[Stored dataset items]
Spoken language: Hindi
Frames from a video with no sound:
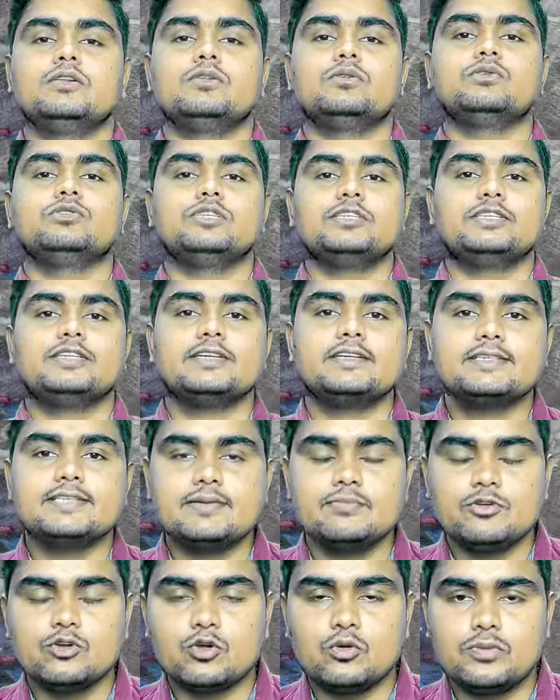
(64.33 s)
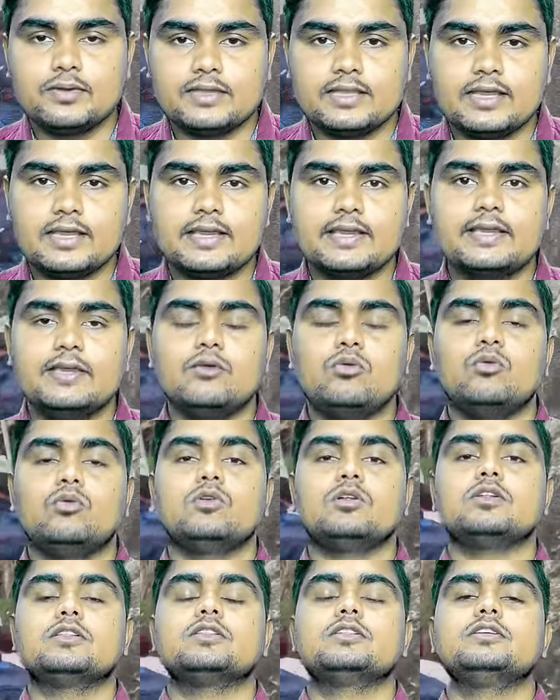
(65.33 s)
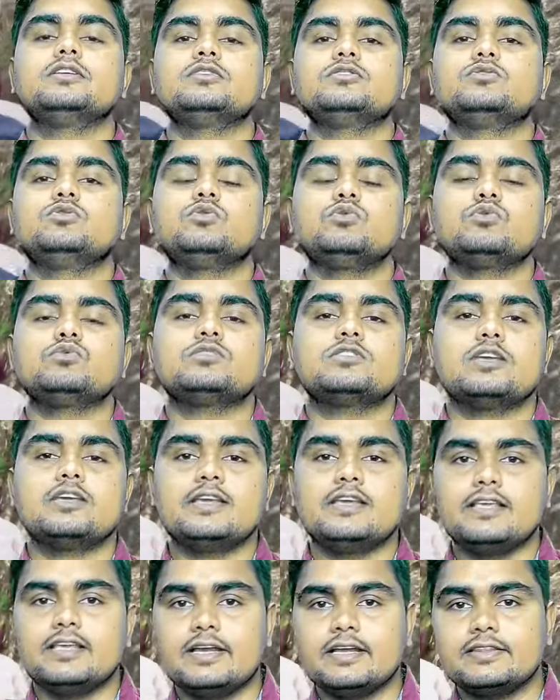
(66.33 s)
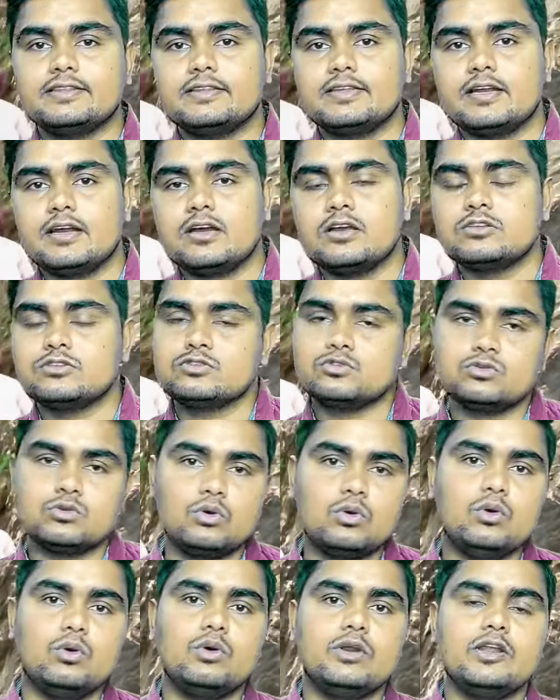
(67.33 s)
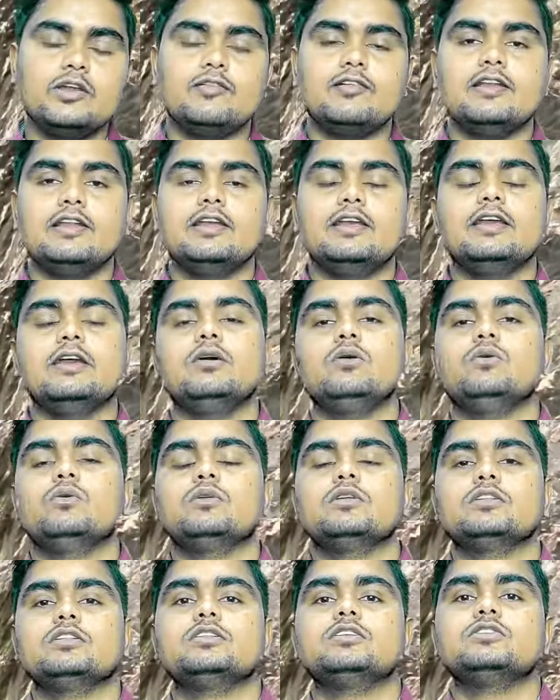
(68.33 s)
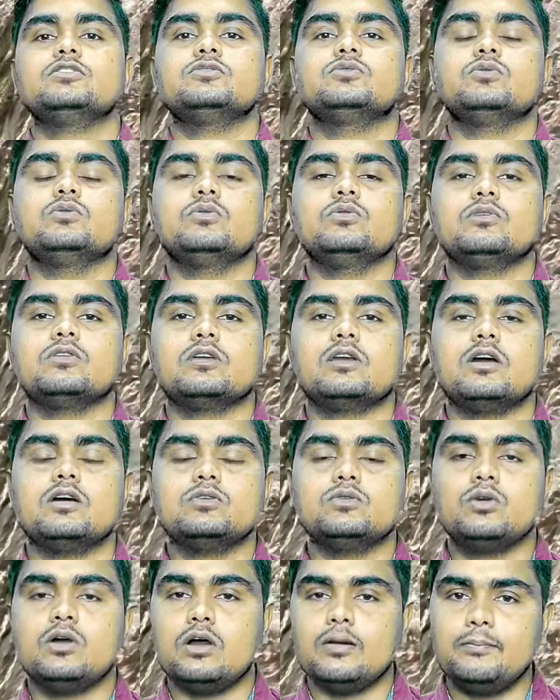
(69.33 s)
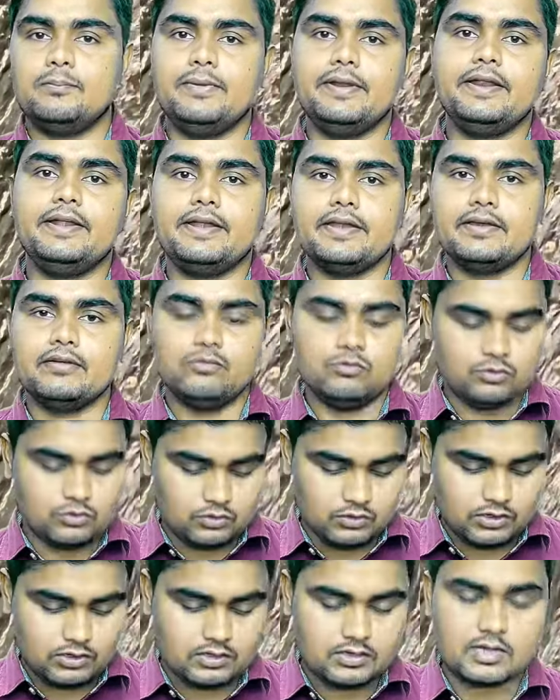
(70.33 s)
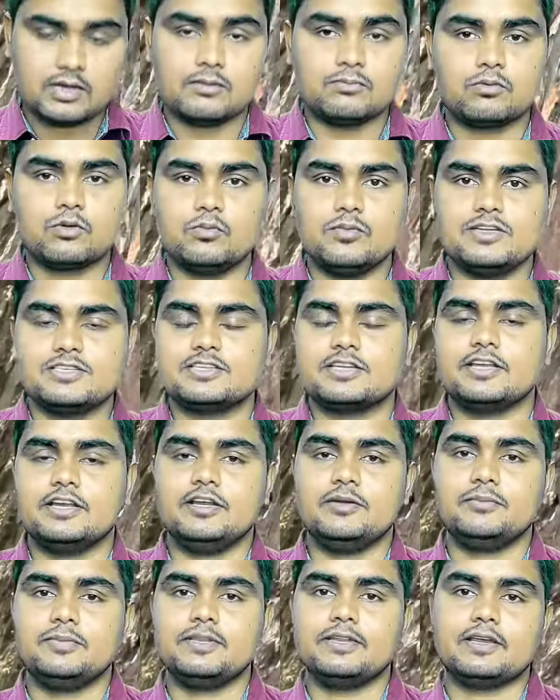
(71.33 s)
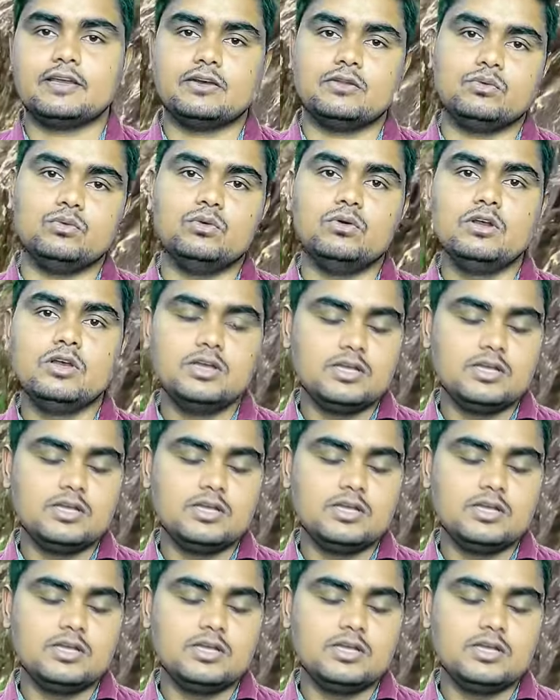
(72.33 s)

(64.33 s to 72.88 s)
तो जैसे कि सभी को पता है कि 29 जून से यात्रा शुरू होने वाली है 29 जून का जो अपडेट है वो आपको मैं स्क्रीन पे दिखा दूँ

Problem to solve>
Copy these entries precisely and drop any picture.

Response area>
Spoken language: Hindi
Frames from a video with no sound:
(64.33 s)
(65.33 s)
(66.33 s)
(67.33 s)
(68.33 s)
(69.33 s)
(70.33 s)
(71.33 s)
(72.33 s)

(64.33 s to 72.88 s)
तो जैसे कि सभी को पता है कि 29 जून से यात्रा शुरू होने वाली है 29 जून का जो अपडेट है वो आपको मैं स्क्रीन पे दिखा दूँ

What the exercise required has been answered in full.